Requirement
In the lines below, look for "with". Copy each line where it appears.

═══ Records supplied

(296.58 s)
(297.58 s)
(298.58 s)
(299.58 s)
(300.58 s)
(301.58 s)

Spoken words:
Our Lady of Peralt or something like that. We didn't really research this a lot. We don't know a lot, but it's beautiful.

══════
═══ Records supplied

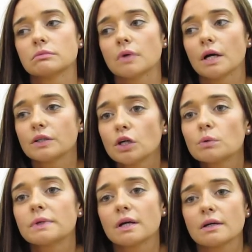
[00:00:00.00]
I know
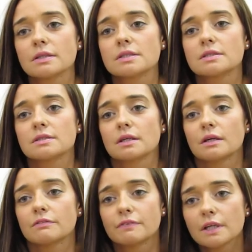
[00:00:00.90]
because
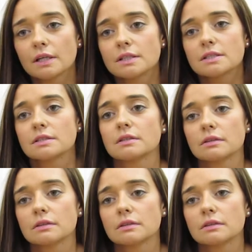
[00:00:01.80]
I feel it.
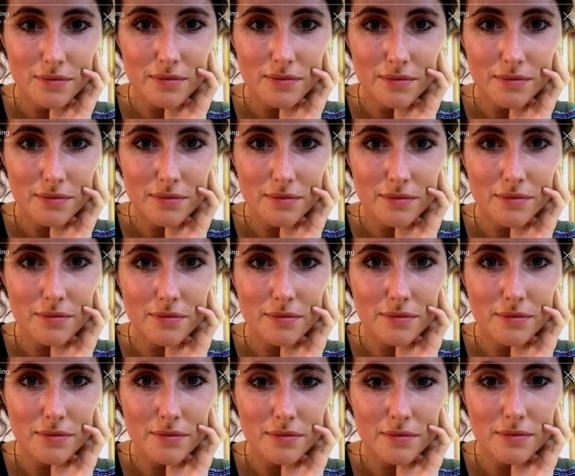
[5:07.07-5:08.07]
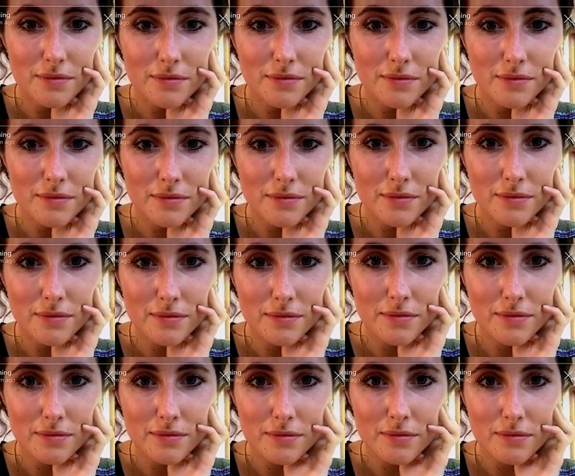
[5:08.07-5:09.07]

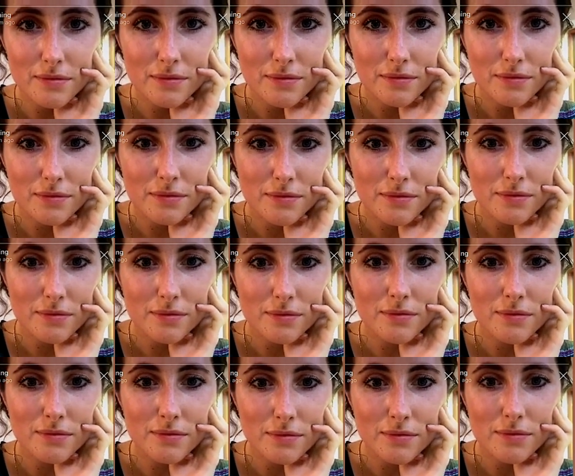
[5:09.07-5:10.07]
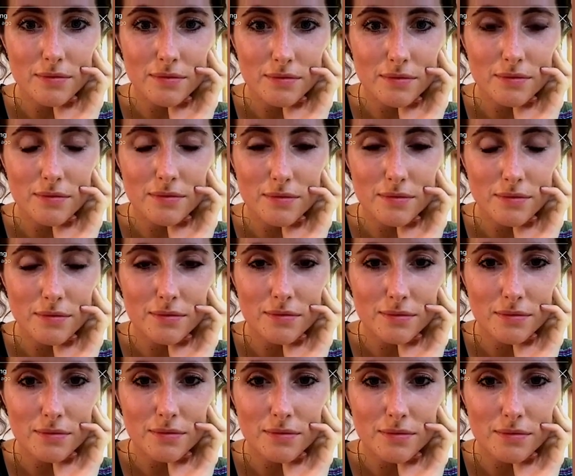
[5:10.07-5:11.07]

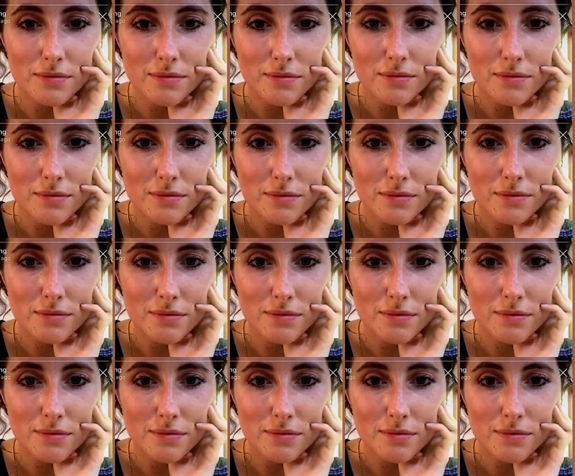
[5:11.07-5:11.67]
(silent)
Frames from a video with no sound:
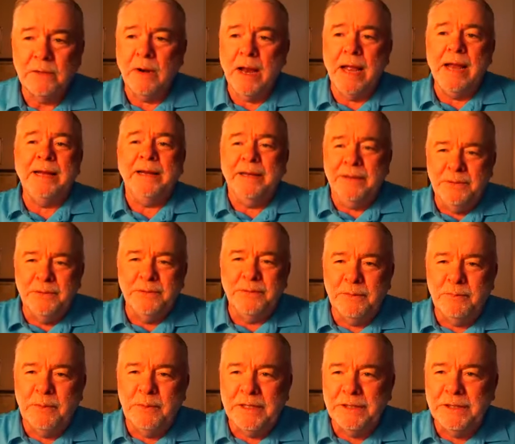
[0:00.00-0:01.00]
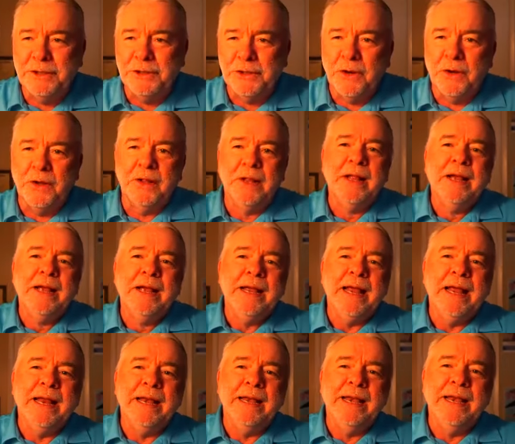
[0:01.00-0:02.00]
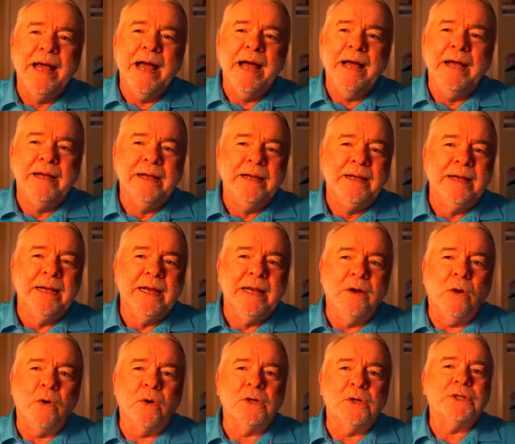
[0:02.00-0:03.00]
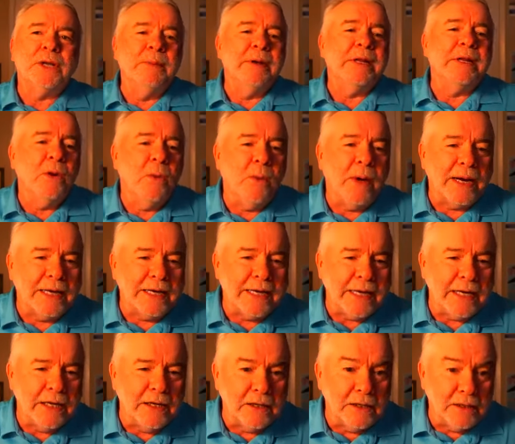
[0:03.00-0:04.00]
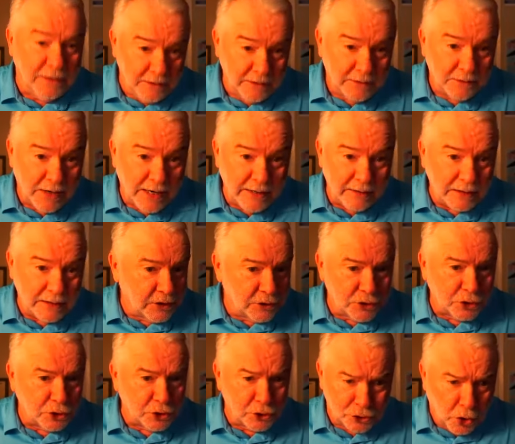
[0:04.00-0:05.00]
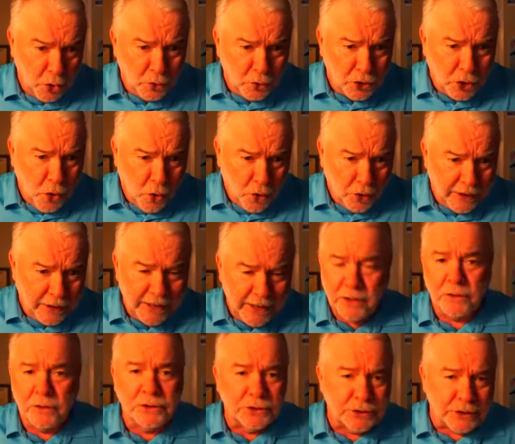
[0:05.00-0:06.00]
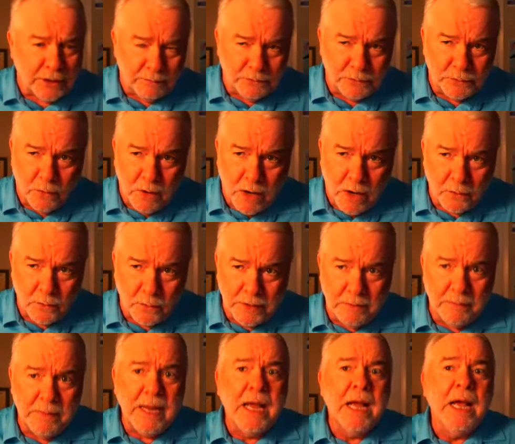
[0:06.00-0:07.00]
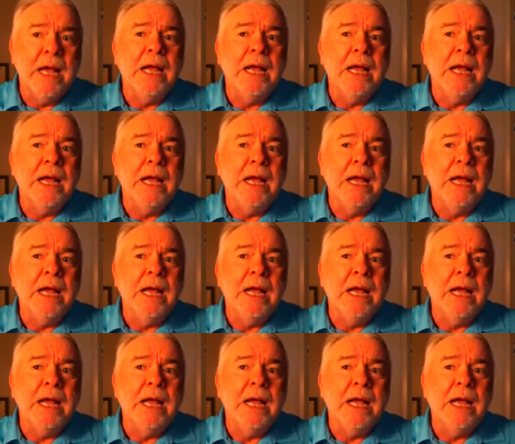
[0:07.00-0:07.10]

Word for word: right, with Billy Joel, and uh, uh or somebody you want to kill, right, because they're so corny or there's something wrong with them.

══════

Response box
Frames from a video with no sound:
Word for word: right, with Billy Joel, and uh, uh or somebody you want to kill, right, because they're so corny or there's something wrong with them.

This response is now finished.